Operational priorities:

  • Clear separation of logs, runtime config, and service management
  • Admin Settings for networking + SSL/cert workflows (upload/store/apply patterns)
  • Integrated Apache-side apply actions (admin-only) to keep changes controlled and repeatable
  • Access control that supports internal users and admin-only actions

Chapter 7: Integrations

Integrations in this setup are intentionally minimal — focused on fast linking and workflow alignment — but the architecture supports expanding into deeper, automated sync when needed.

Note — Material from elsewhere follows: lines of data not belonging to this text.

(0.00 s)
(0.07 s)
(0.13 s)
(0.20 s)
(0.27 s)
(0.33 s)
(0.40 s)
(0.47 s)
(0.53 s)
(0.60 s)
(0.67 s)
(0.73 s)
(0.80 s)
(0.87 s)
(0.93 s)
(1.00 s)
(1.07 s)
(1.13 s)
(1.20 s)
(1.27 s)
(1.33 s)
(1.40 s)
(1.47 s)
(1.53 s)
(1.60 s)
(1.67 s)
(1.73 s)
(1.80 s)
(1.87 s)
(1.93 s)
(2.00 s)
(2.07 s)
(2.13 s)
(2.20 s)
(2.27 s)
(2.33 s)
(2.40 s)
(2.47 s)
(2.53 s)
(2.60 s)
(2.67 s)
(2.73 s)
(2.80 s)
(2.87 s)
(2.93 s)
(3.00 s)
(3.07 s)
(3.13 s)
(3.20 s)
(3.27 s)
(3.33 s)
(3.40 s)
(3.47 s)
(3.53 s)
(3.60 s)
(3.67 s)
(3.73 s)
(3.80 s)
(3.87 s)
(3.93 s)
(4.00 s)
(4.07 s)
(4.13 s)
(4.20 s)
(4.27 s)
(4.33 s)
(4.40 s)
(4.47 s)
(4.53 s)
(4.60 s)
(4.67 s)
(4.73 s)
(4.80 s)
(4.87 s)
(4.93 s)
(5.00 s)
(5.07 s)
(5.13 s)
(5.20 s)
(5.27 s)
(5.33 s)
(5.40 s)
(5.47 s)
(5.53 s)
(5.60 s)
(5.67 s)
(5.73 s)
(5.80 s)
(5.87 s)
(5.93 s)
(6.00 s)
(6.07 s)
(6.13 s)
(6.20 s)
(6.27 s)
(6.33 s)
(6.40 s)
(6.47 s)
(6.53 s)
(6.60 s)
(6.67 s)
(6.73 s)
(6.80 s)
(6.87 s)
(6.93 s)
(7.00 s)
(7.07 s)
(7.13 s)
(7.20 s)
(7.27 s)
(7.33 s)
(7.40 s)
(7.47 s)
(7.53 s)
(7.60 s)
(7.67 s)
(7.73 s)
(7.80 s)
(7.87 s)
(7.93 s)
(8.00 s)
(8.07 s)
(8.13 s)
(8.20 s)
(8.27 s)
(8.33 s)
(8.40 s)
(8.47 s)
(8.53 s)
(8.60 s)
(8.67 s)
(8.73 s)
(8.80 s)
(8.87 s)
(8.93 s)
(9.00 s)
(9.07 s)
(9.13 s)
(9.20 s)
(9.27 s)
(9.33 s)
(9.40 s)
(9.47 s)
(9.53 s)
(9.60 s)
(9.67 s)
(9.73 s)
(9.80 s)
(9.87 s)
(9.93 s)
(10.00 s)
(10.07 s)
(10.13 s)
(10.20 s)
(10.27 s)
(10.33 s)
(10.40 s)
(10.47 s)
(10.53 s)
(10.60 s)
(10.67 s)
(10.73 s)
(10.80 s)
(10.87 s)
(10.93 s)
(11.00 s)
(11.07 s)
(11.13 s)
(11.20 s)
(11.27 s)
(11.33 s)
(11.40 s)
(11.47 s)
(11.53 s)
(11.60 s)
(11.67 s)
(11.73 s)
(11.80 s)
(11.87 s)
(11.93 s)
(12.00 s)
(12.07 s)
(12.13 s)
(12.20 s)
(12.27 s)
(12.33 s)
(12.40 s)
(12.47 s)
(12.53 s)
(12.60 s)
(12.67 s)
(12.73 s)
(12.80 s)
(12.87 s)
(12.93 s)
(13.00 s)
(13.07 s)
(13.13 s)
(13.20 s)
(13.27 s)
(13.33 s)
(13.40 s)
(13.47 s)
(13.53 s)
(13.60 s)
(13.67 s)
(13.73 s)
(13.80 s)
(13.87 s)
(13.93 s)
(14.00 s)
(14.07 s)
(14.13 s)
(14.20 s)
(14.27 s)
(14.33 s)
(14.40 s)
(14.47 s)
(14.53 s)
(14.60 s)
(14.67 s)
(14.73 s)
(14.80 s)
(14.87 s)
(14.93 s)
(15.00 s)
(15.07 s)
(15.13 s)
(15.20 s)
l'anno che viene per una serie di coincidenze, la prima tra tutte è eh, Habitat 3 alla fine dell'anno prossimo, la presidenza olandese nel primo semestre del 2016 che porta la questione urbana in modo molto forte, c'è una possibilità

  • Google Drive: quick links to site docs, as-builts, and shared artifacts
  • Confluence: documentation pages linked from site records
  • Jira: ticket links for installs, maintenance, and incident follow-up
  • AppSheet: lightweight task/workflow references (where applicable)

Chapter 8: Security notes

This design assumes a production posture where authentication and access are treated seriously:

  • Store only password hashes (never plaintext) and require changing any bootstrap credentials
  • Prefer HTTPS (certificate + HSTS) for any login-protected UI
  • Use least-privilege DB credentials (reader/writer roles only as needed)
  • Keep API responses generic on auth failures to reduce account enumeration
  • If sensitive record payloads must be stored, encrypt at rest using an application-level key (e.g., an AES-256-GCM envelope)

Impact

Delivered a practical operational portal that hits the checklist: channels, lineups, site inventory, files-in-use references, contacts/ownership, and flexible records — all organized by a site/sub-site hierarchy.

The end result is faster troubleshooting, cleaner handoffs, and less “tribal knowledge” required to answer what’s deployed, where, and how.